↓

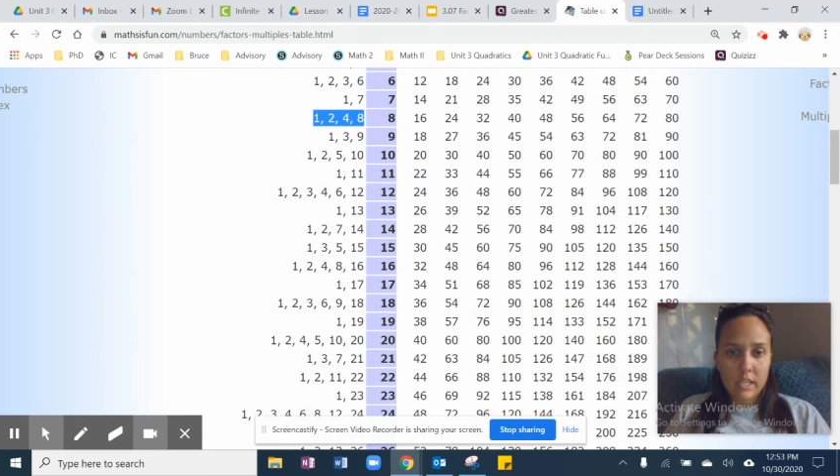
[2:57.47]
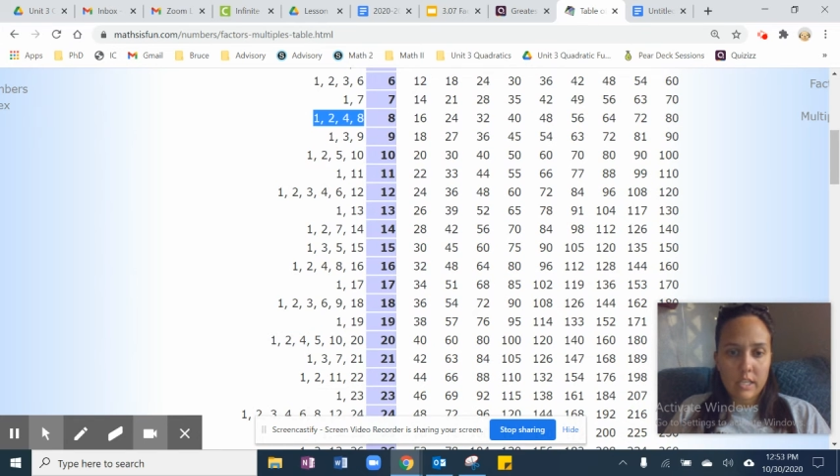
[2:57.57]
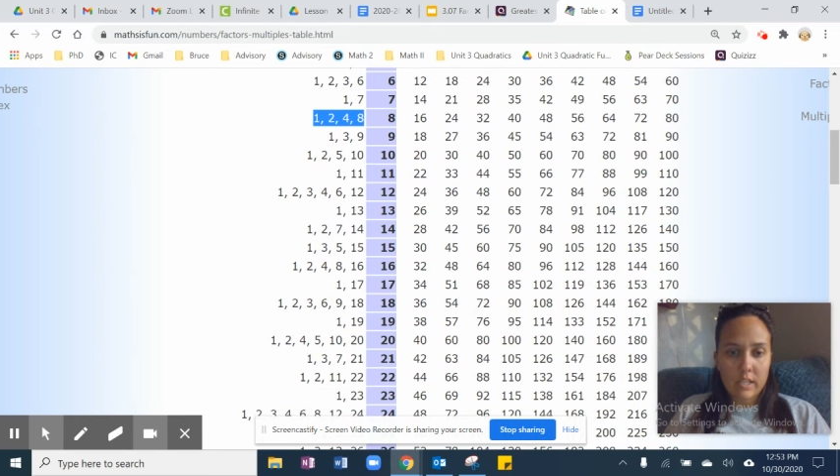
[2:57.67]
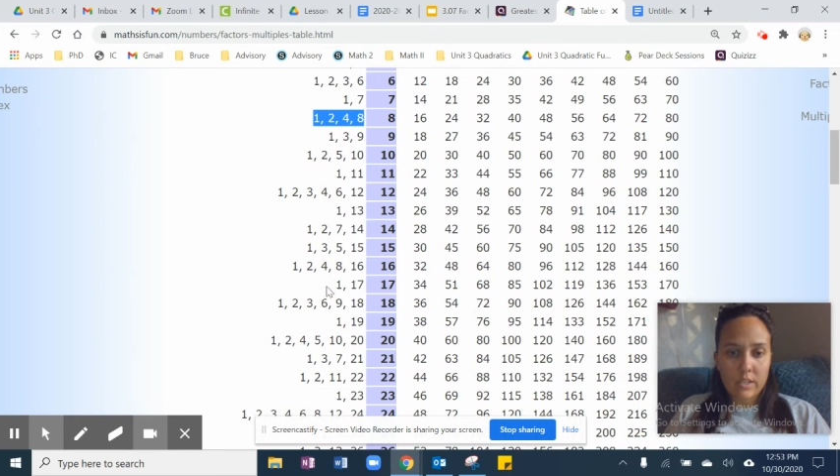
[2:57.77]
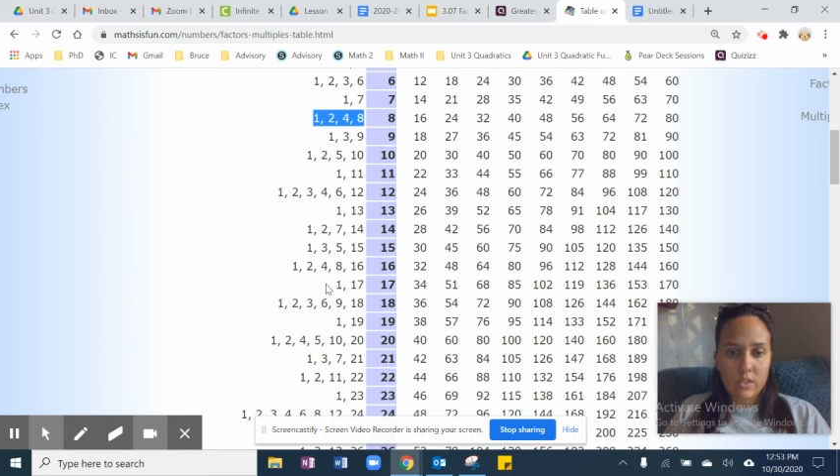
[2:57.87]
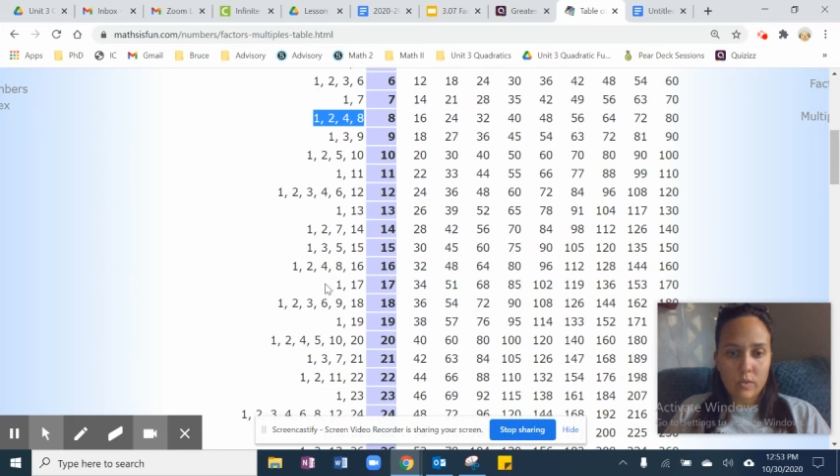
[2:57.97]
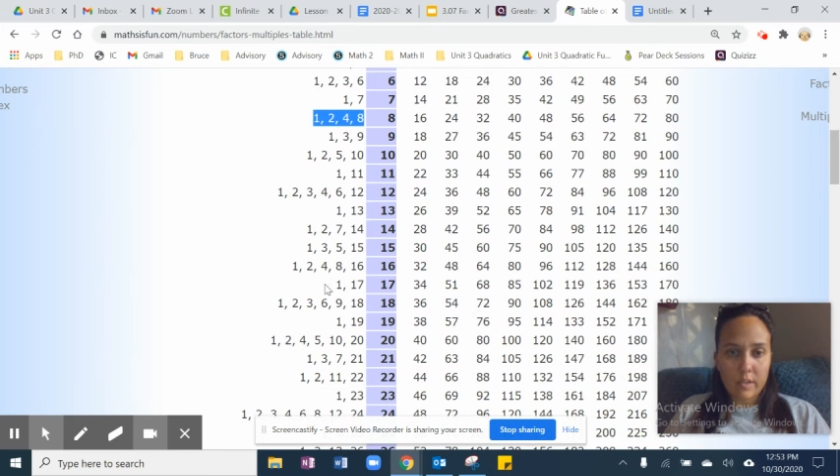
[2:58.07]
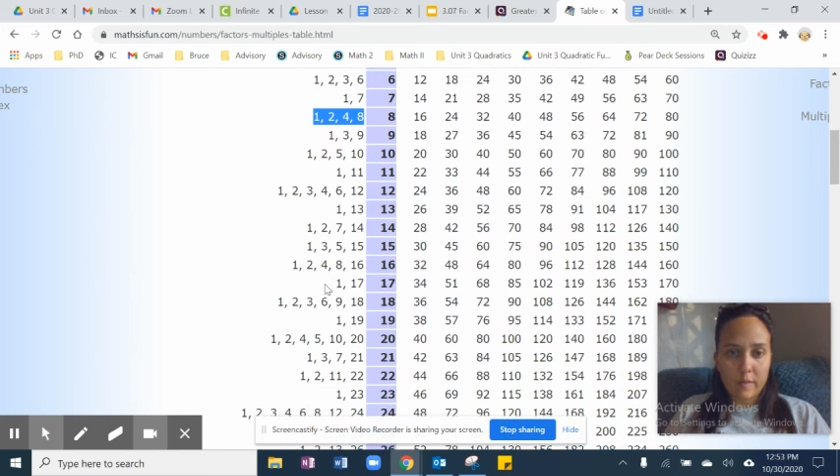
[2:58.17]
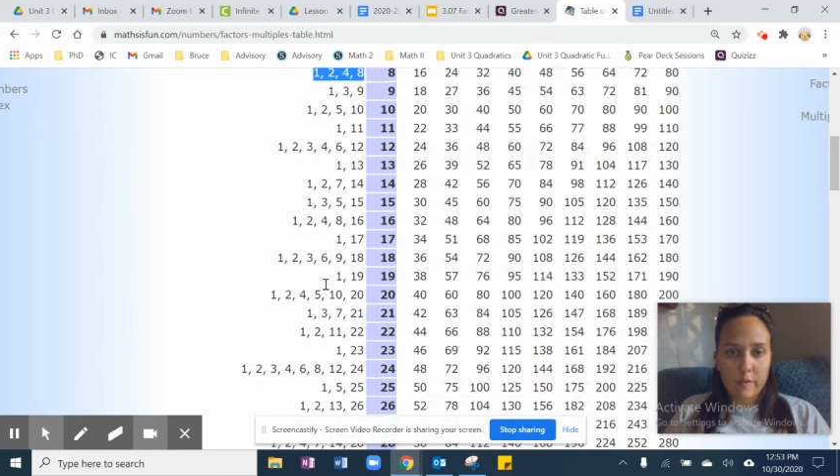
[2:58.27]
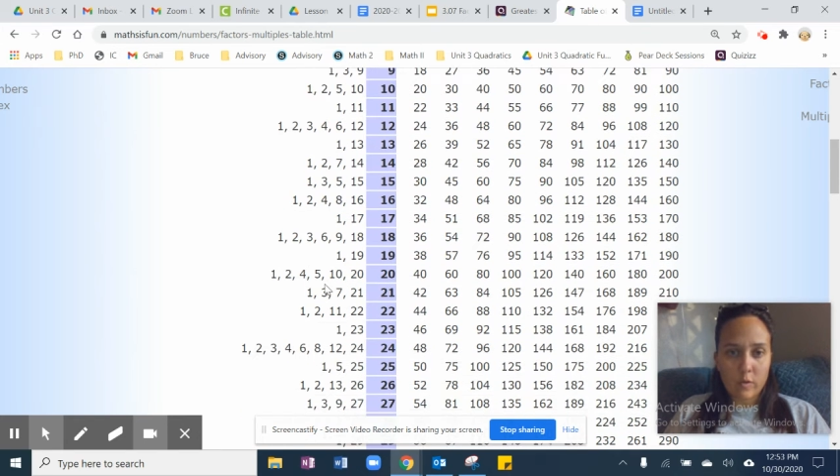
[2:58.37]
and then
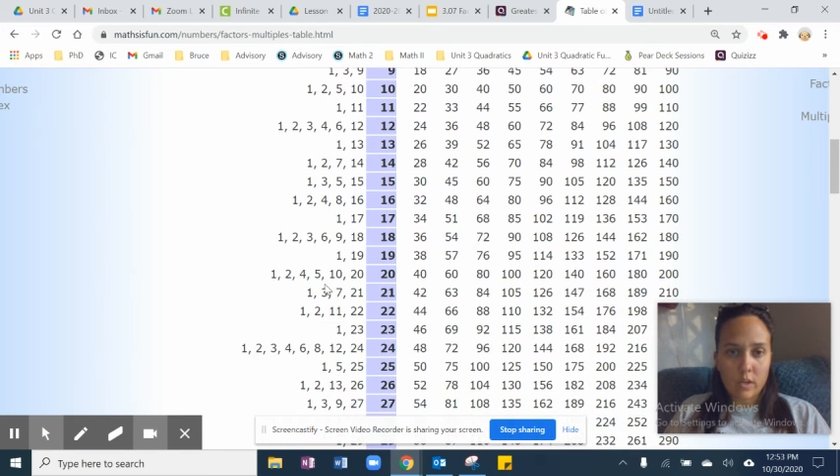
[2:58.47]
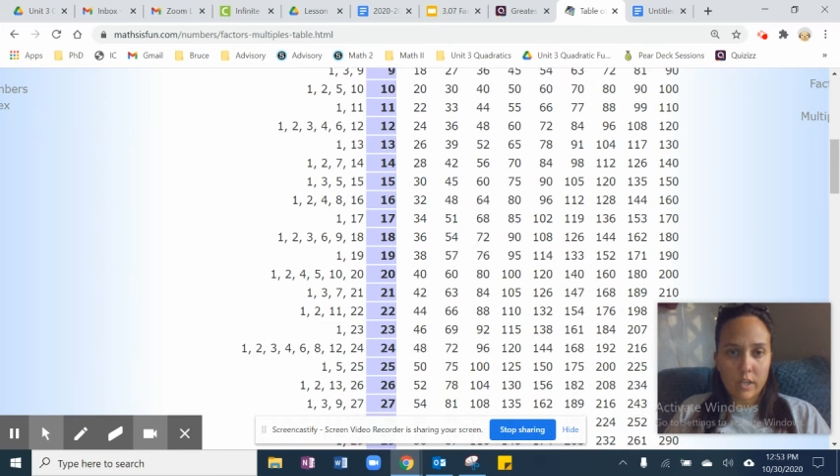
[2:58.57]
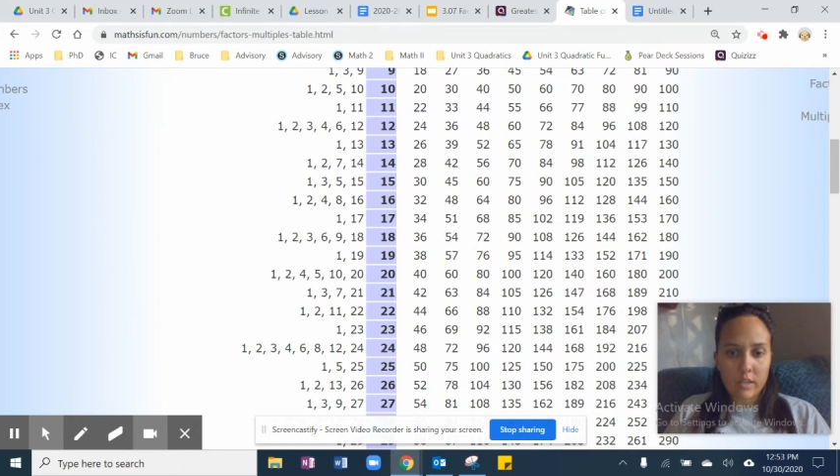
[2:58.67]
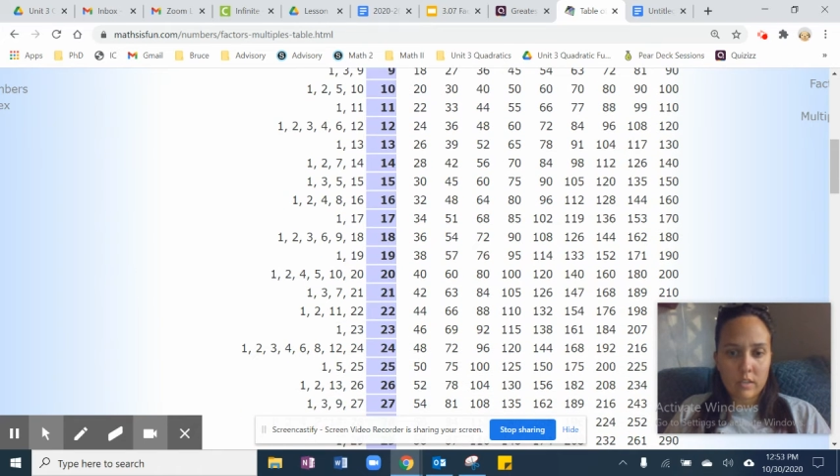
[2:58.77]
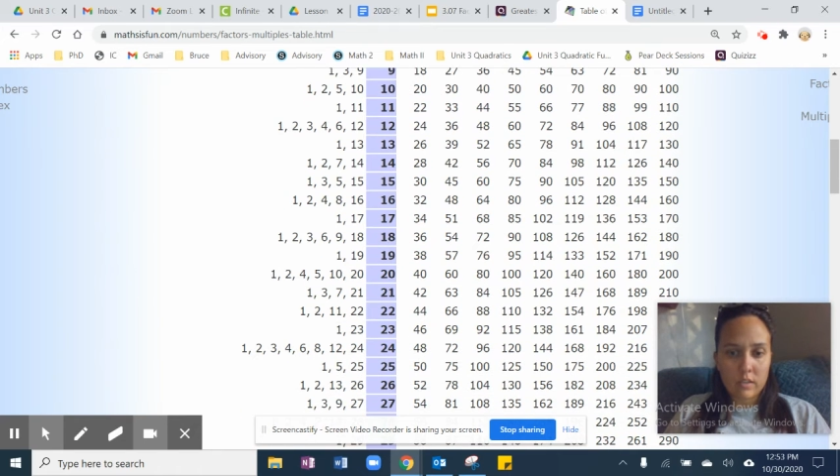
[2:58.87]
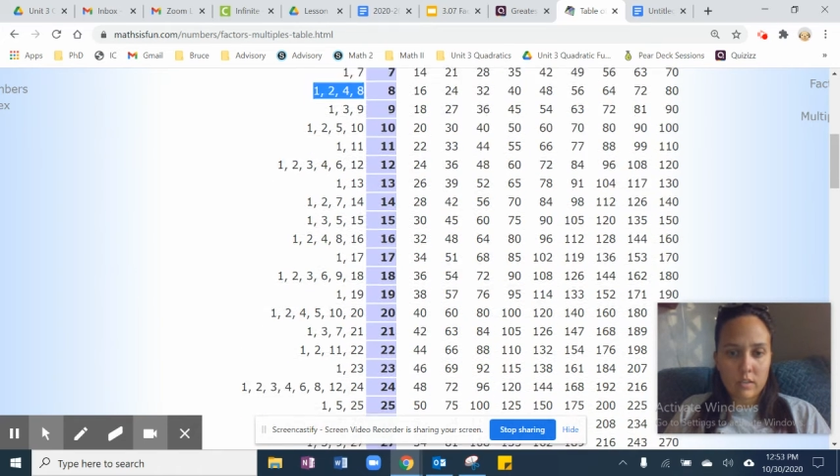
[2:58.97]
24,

↑

EXERCISE: Quote every record above exactly, leaving out any pictures.

RESULT:
[2:57.47]
[2:57.57]
[2:57.67]
[2:57.77]
[2:57.87]
[2:57.97]
[2:58.07]
[2:58.17]
[2:58.27]
[2:58.37]
and then
[2:58.47]
[2:58.57]
[2:58.67]
[2:58.77]
[2:58.87]
[2:58.97]
24,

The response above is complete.